Le dernier déplacement européen de Clermont s’est transformé en une véritable odyssée logistique, loin d’un simple voyage de rugby. Avant d’affronter les Sharks en Afrique du Sud, c’est la gestion des transports qui a monopolisé l’attention du club.
**VOL ANNULÉ, CORRESPONDANCE PERDUE ET DÉTOUR IMPOSÉ**
Le groupe devait rallier Durban en une seule journée, avec un départ de France lundi pour une arrivée prévue le mardi. Mais dès l’Europe du Nord, le scénario s’est compliqué : un vol essentiel a été annulé en raison de conditions météo défavorables. La délégation a dû passer la nuit sur place avant de décrocher un nouveau créneau le lendemain.
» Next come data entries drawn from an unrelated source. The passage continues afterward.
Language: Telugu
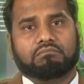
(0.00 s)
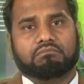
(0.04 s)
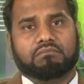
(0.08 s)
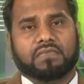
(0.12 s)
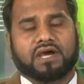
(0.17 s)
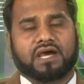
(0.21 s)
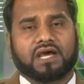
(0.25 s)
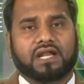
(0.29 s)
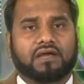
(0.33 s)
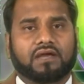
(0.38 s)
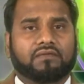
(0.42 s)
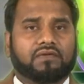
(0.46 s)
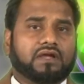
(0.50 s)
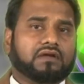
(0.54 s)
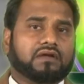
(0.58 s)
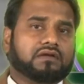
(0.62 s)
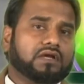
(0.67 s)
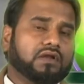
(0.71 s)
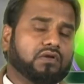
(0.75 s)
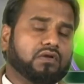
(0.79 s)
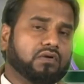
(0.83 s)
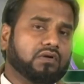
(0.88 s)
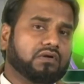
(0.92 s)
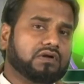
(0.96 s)
మానవ
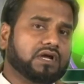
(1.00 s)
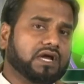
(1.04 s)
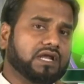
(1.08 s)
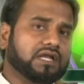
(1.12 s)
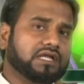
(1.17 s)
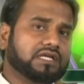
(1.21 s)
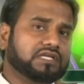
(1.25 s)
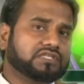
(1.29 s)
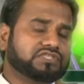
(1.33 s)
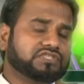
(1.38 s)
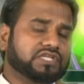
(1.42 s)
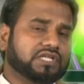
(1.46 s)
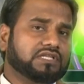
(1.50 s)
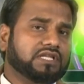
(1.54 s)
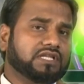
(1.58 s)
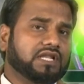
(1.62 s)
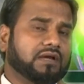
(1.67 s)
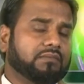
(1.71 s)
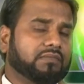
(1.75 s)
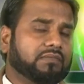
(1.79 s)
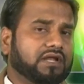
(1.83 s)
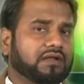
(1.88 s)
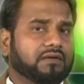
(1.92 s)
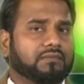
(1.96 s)
యొక్క లోకానికి చెందిన
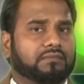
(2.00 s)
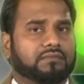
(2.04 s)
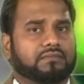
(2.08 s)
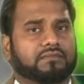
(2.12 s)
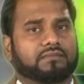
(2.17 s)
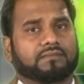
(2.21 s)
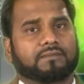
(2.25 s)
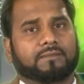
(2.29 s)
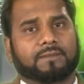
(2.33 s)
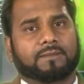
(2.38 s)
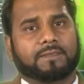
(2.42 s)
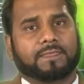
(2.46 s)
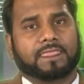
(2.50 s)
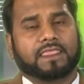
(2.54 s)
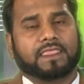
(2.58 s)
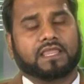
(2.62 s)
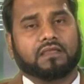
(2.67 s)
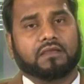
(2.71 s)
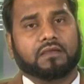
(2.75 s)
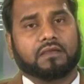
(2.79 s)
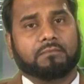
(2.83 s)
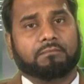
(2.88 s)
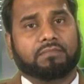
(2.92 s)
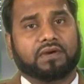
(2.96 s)
మనం
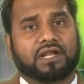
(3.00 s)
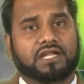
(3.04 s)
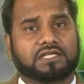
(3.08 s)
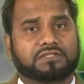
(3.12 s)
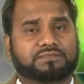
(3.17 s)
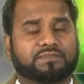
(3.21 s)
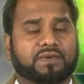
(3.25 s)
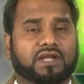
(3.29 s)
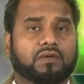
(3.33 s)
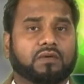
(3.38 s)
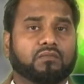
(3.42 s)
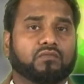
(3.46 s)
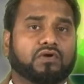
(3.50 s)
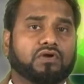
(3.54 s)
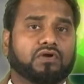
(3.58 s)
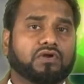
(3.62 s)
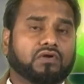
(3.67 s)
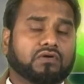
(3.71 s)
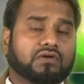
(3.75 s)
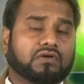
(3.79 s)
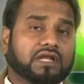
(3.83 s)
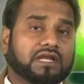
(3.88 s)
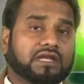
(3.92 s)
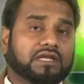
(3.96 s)
పరస్పరం
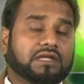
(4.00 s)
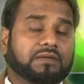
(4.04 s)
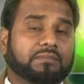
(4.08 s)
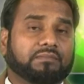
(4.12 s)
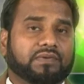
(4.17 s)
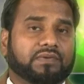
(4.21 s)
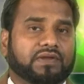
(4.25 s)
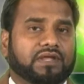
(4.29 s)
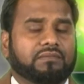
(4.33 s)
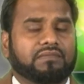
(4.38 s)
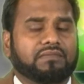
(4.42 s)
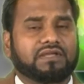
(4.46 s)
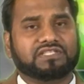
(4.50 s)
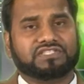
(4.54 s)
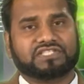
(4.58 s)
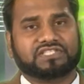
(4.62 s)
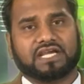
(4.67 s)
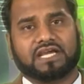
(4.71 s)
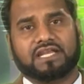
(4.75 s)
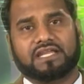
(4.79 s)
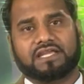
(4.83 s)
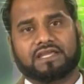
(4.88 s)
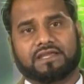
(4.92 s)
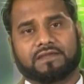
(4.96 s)
వండొకరిని
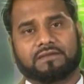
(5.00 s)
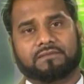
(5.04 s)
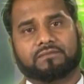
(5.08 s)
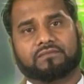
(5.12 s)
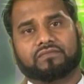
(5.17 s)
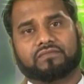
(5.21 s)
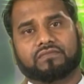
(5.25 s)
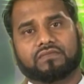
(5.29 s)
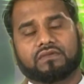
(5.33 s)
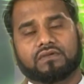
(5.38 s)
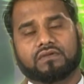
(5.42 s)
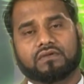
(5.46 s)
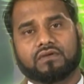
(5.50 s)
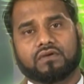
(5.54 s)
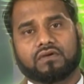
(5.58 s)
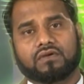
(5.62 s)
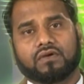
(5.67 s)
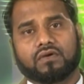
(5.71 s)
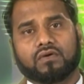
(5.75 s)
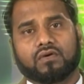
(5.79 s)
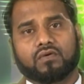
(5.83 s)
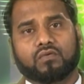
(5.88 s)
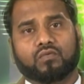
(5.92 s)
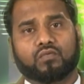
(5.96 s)
ప్రేమించాలి
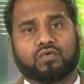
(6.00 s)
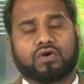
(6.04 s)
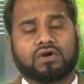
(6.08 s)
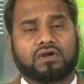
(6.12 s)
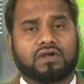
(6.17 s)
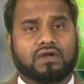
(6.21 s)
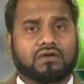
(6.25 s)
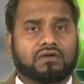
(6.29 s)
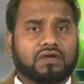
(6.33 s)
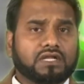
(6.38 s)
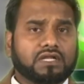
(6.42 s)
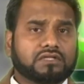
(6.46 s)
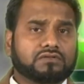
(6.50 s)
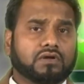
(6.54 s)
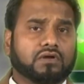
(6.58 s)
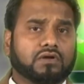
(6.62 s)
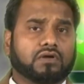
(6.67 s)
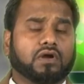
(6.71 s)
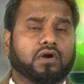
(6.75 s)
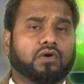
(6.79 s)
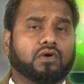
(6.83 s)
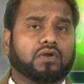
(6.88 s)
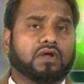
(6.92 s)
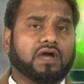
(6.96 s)
వండొకరితో
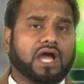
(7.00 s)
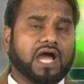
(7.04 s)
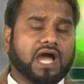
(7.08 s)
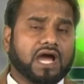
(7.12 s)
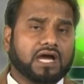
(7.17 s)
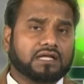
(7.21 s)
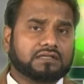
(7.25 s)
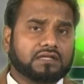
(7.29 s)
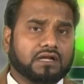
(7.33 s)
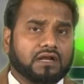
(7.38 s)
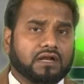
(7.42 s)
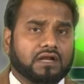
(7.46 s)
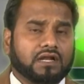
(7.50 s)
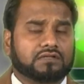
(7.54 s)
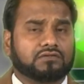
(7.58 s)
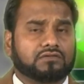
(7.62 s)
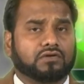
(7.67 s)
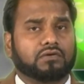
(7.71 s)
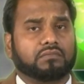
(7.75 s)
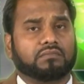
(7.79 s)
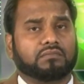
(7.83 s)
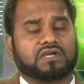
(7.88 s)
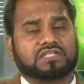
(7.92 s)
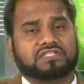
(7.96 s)
గౌరవ ఆదరణతో
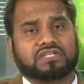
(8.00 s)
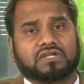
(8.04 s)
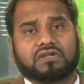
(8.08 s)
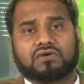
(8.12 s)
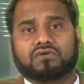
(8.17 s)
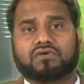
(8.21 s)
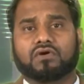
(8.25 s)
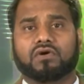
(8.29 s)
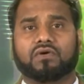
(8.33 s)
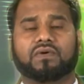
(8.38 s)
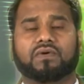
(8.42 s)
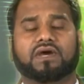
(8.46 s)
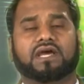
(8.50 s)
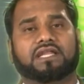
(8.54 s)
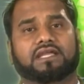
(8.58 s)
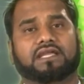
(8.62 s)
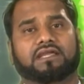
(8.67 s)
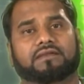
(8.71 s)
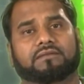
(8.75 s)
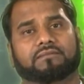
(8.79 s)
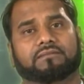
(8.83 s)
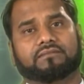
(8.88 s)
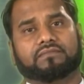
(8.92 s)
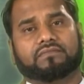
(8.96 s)
మసలుకోవాలి
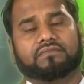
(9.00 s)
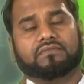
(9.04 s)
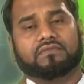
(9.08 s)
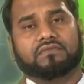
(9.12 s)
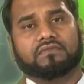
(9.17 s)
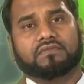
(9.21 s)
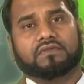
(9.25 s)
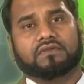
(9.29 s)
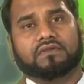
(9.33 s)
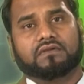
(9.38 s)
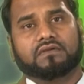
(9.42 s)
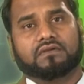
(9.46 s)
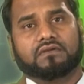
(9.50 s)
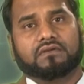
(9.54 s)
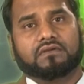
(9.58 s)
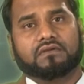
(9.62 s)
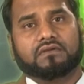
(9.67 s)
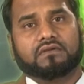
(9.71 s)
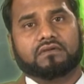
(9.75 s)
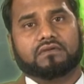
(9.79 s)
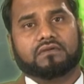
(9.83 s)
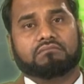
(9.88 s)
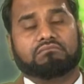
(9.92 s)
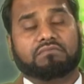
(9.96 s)

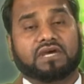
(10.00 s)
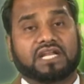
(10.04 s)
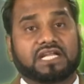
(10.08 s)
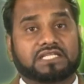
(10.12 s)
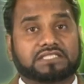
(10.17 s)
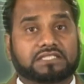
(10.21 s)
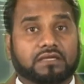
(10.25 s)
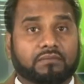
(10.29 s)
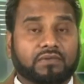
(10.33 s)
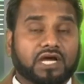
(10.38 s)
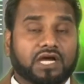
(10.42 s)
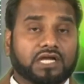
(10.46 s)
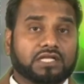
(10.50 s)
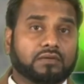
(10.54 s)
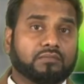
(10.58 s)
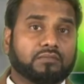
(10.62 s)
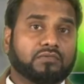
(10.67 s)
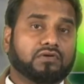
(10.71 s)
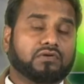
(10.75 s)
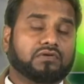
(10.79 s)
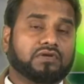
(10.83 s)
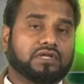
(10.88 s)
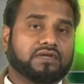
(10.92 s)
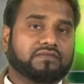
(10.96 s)
మన
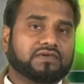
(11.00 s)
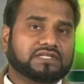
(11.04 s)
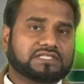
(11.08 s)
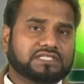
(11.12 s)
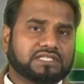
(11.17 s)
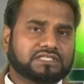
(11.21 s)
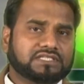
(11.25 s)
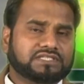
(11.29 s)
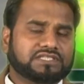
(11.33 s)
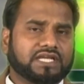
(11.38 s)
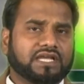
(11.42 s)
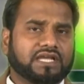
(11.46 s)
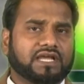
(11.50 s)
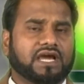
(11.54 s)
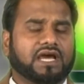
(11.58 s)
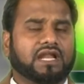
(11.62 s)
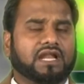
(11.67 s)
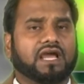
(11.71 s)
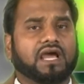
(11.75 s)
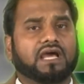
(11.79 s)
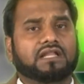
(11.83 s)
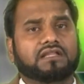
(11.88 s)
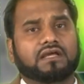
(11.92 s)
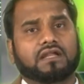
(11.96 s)
సమాజంలో నివసించే
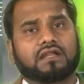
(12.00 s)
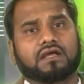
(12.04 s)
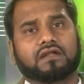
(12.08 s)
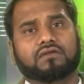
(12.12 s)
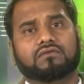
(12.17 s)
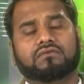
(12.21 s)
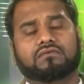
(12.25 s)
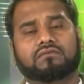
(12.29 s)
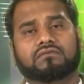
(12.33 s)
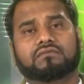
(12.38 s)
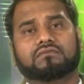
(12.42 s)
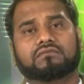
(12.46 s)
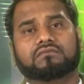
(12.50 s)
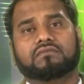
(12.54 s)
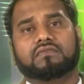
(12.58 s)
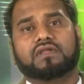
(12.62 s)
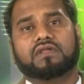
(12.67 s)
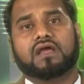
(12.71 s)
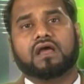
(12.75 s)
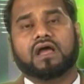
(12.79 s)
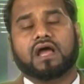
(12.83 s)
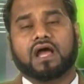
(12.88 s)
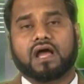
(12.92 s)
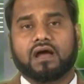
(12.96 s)
అనాథలను
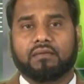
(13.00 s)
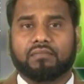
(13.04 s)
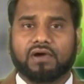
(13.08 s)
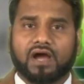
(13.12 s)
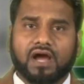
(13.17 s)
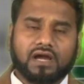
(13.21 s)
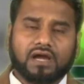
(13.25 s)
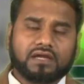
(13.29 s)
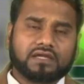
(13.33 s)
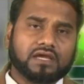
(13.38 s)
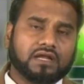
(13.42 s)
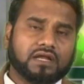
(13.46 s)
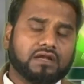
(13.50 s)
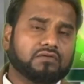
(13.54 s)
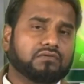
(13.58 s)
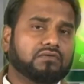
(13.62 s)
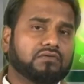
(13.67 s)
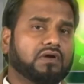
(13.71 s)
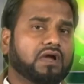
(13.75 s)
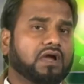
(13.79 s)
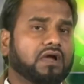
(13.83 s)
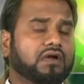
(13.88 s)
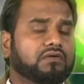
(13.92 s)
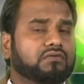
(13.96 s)
అభాగ్యలను
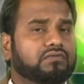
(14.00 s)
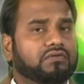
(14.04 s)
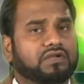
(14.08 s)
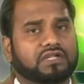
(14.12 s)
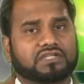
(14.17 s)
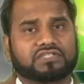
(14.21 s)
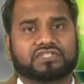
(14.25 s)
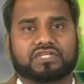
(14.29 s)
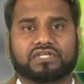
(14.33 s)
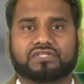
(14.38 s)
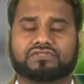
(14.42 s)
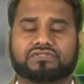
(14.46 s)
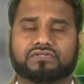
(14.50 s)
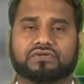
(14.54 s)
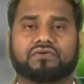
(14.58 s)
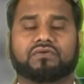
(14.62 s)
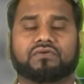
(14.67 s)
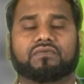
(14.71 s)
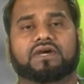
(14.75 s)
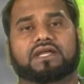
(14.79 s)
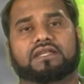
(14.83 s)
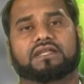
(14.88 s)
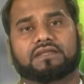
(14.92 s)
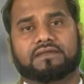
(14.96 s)
అక్కున
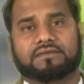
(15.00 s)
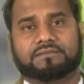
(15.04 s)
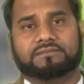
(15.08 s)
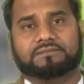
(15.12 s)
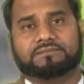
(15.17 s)
చేర్చుకోవాలి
**DEUXIÈME NUIT BLOQUÉE EN TRANSIT**
À leur arrivée tardive à Johannesburg, les joueurs ont manqué la correspondance pour Durban, faute de vol nocturne. Ils ont dû passer une deuxième nuit en transit, repoussant encore l’arrivée finale. Le groupe n’a donc atteint Durban que mercredi en fin de matinée, près de deux jours après avoir quitté Clermont.
**L’AGENDA DÉRÉGLÉ AVANT LE MATCH**
Ce périple interminable a eu une conséquence immédiate : l’annulation pure et simple de la première journée d’entraînement prévue par le staff. La priorité a été donnée à la récupération pour limiter l’impact physique après ce long voyage. L’unique séance de rugby a finalement eu lieu jeudi.
**UN MATCH À 9 000 KM SANS ENJEU SPORTIF**
Ironie du calendrier, ce déplacement à 9 000 kilomètres contre les Sharks ne modifie en rien le classement de la compétition. Clermont est déjà éliminé de la Champions Cup. Pourtant, en vertu du format actuel, le club est contraint d’effectuer ce voyage en plein hiver européen, une épreuve physique et logistique au-delà de l’enjeu sportif.